* [Work to be completed] Transcribe the records word for word. Leave every picture out.

─── Records supplied ───

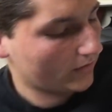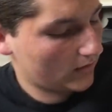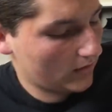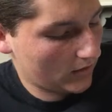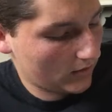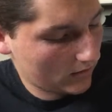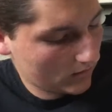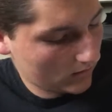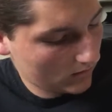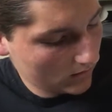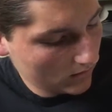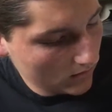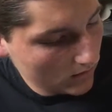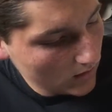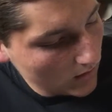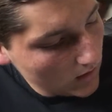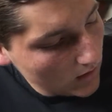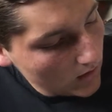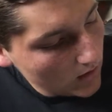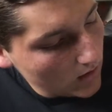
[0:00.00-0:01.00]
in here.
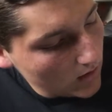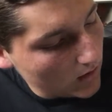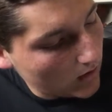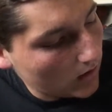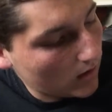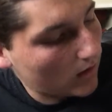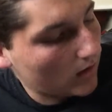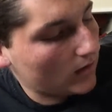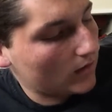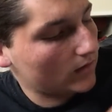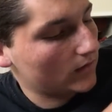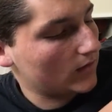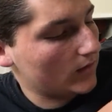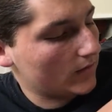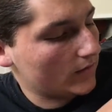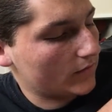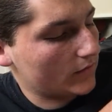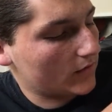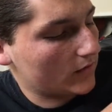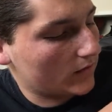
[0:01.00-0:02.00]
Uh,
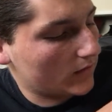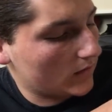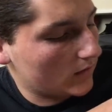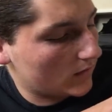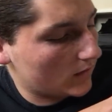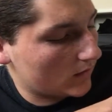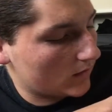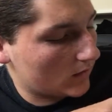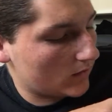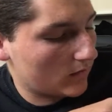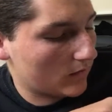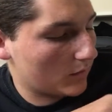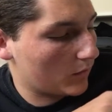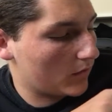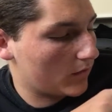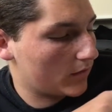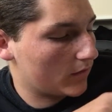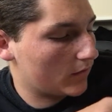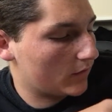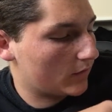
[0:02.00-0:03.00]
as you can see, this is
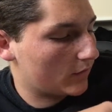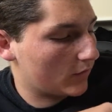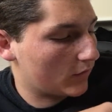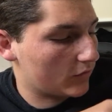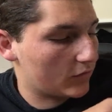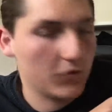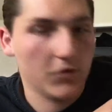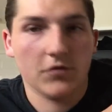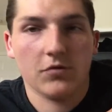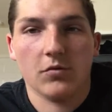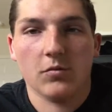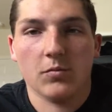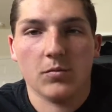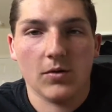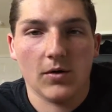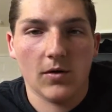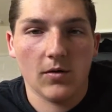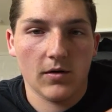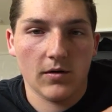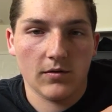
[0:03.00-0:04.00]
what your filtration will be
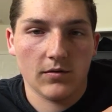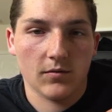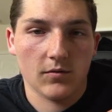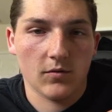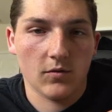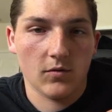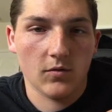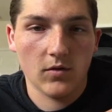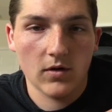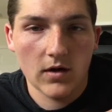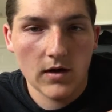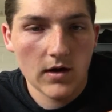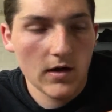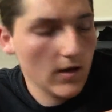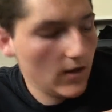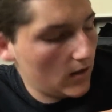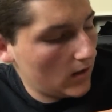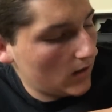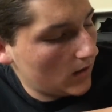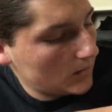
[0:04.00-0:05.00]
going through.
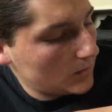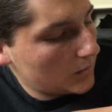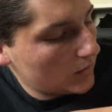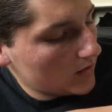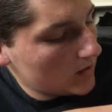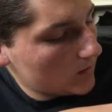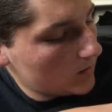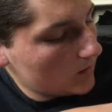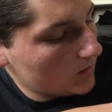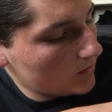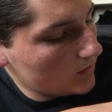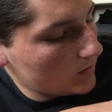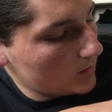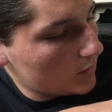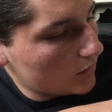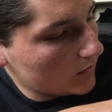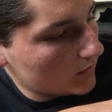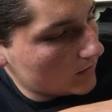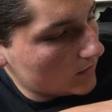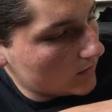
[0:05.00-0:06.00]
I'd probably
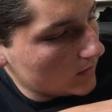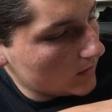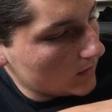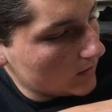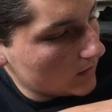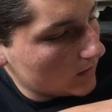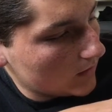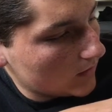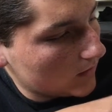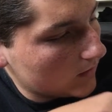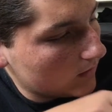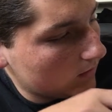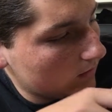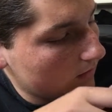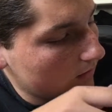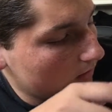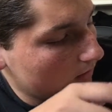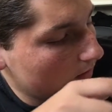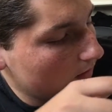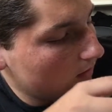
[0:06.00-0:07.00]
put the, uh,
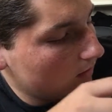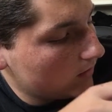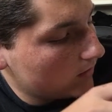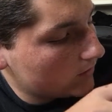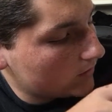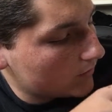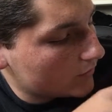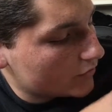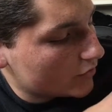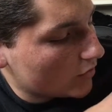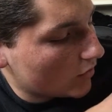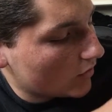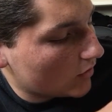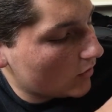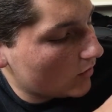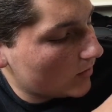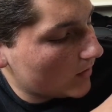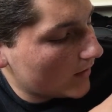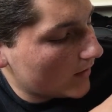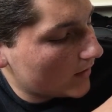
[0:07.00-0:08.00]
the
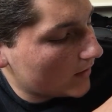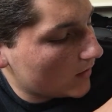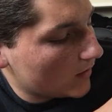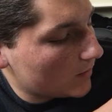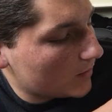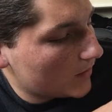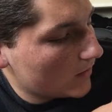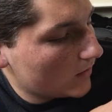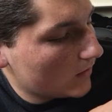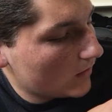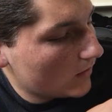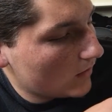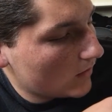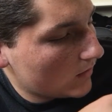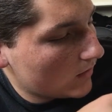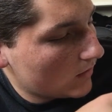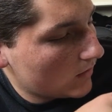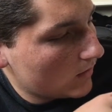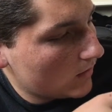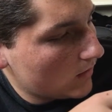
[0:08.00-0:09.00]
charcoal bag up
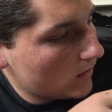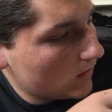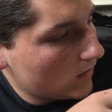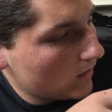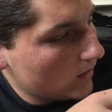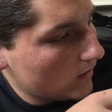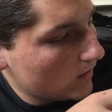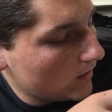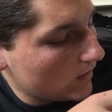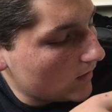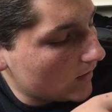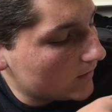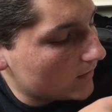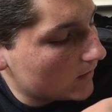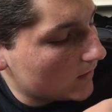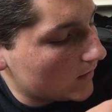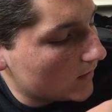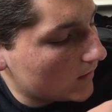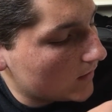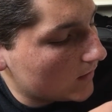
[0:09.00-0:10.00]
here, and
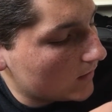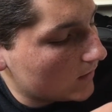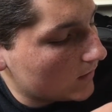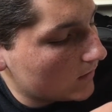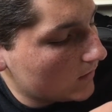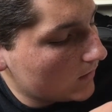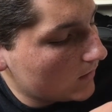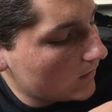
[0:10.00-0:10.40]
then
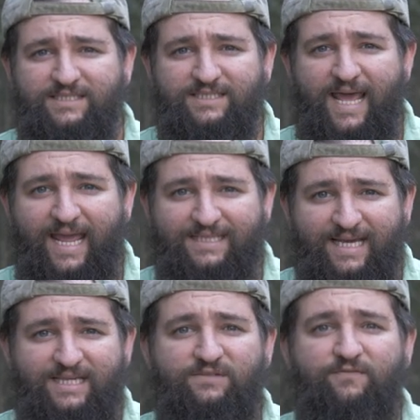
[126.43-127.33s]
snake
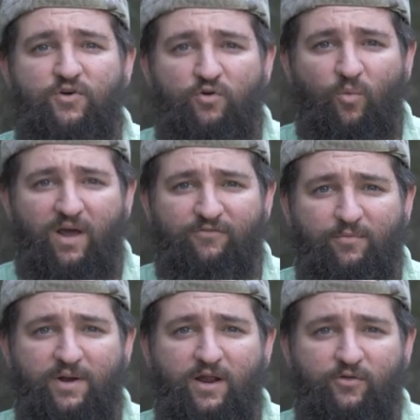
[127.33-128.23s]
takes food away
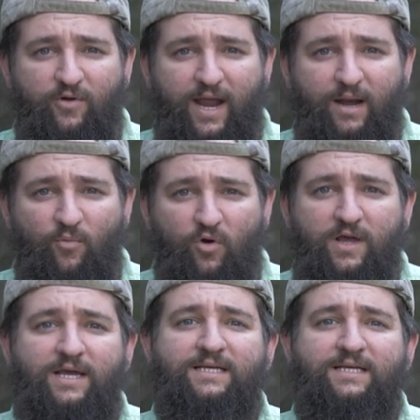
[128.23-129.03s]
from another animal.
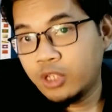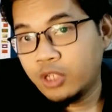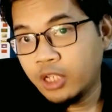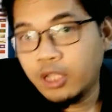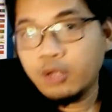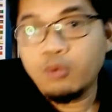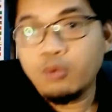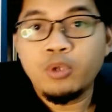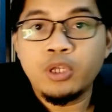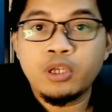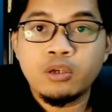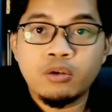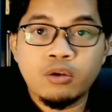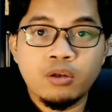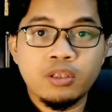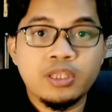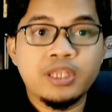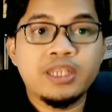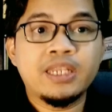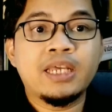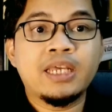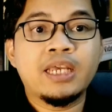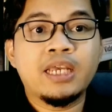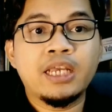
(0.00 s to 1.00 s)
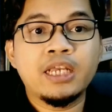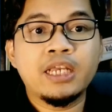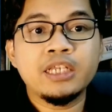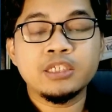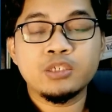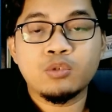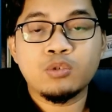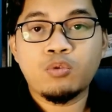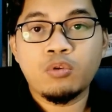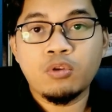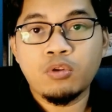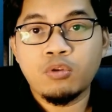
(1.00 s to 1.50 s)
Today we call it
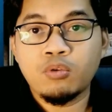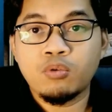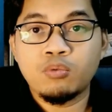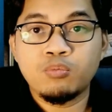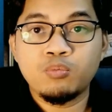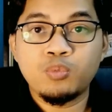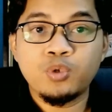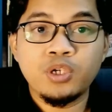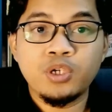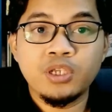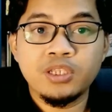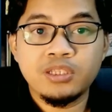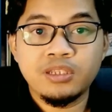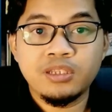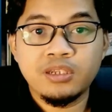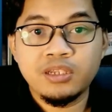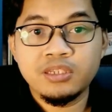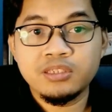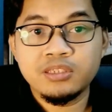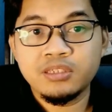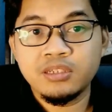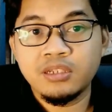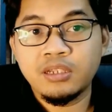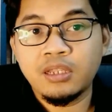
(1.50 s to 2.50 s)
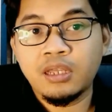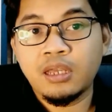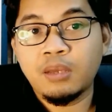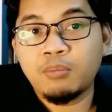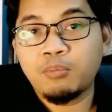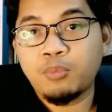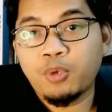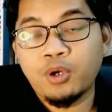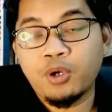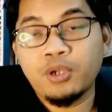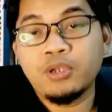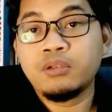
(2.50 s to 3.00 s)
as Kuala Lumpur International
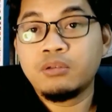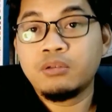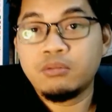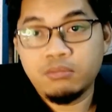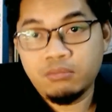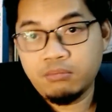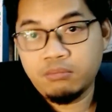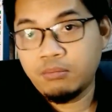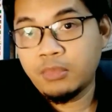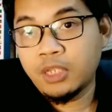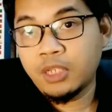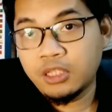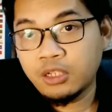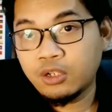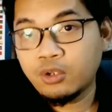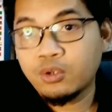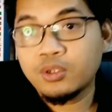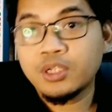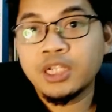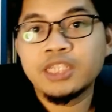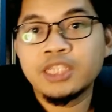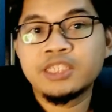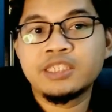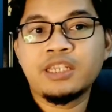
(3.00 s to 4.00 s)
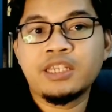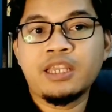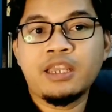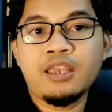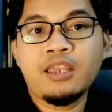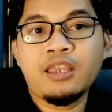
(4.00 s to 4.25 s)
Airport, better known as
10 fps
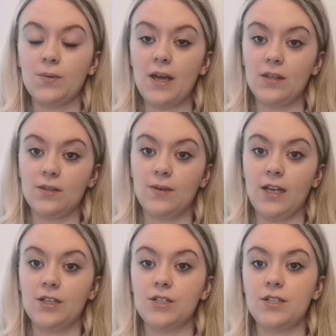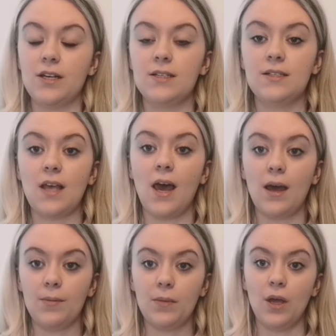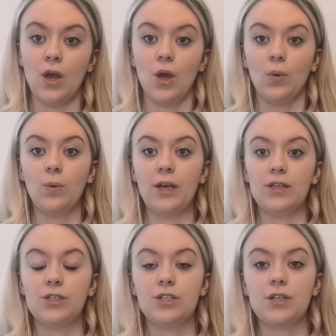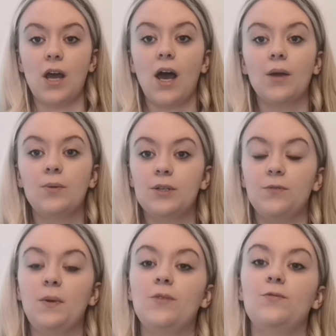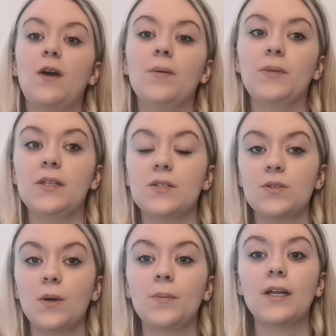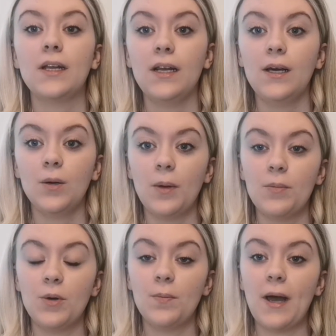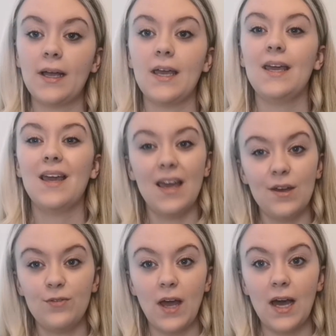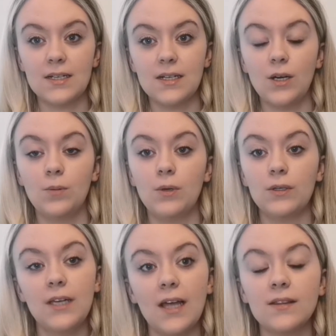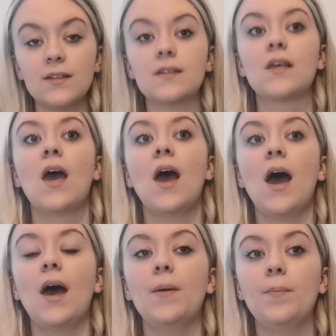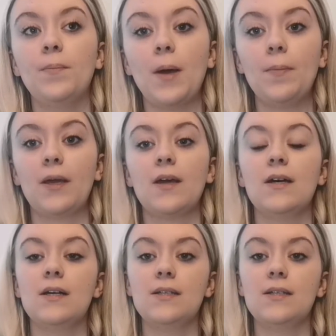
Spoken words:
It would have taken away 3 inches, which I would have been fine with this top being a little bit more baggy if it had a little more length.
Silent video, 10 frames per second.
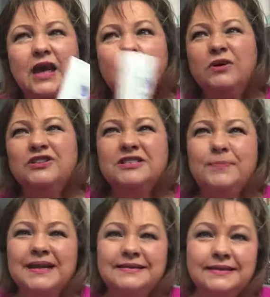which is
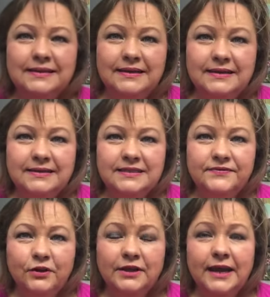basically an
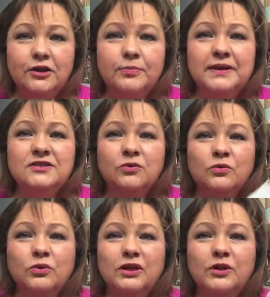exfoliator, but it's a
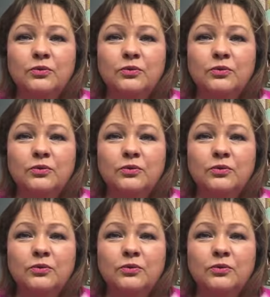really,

───

* [Task answer]
[0:00.00-0:01.00]
in here.
[0:01.00-0:02.00]
Uh,
[0:02.00-0:03.00]
as you can see, this is
[0:03.00-0:04.00]
what your filtration will be
[0:04.00-0:05.00]
going through.
[0:05.00-0:06.00]
I'd probably
[0:06.00-0:07.00]
put the, uh,
[0:07.00-0:08.00]
the
[0:08.00-0:09.00]
charcoal bag up
[0:09.00-0:10.00]
here, and
[0:10.00-0:10.40]
then
[126.43-127.33s]
snake
[127.33-128.23s]
takes food away
[128.23-129.03s]
from another animal.
(0.00 s to 1.00 s)
(1.00 s to 1.50 s)
Today we call it
(1.50 s to 2.50 s)
(2.50 s to 3.00 s)
as Kuala Lumpur International
(3.00 s to 4.00 s)
(4.00 s to 4.25 s)
Airport, better known as
10 fps
Spoken words:
It would have taken away 3 inches, which I would have been fine with this top being a little bit more baggy if it had a little more length.
Silent video, 10 frames per second.
which is
basically an
exfoliator, but it's a
really,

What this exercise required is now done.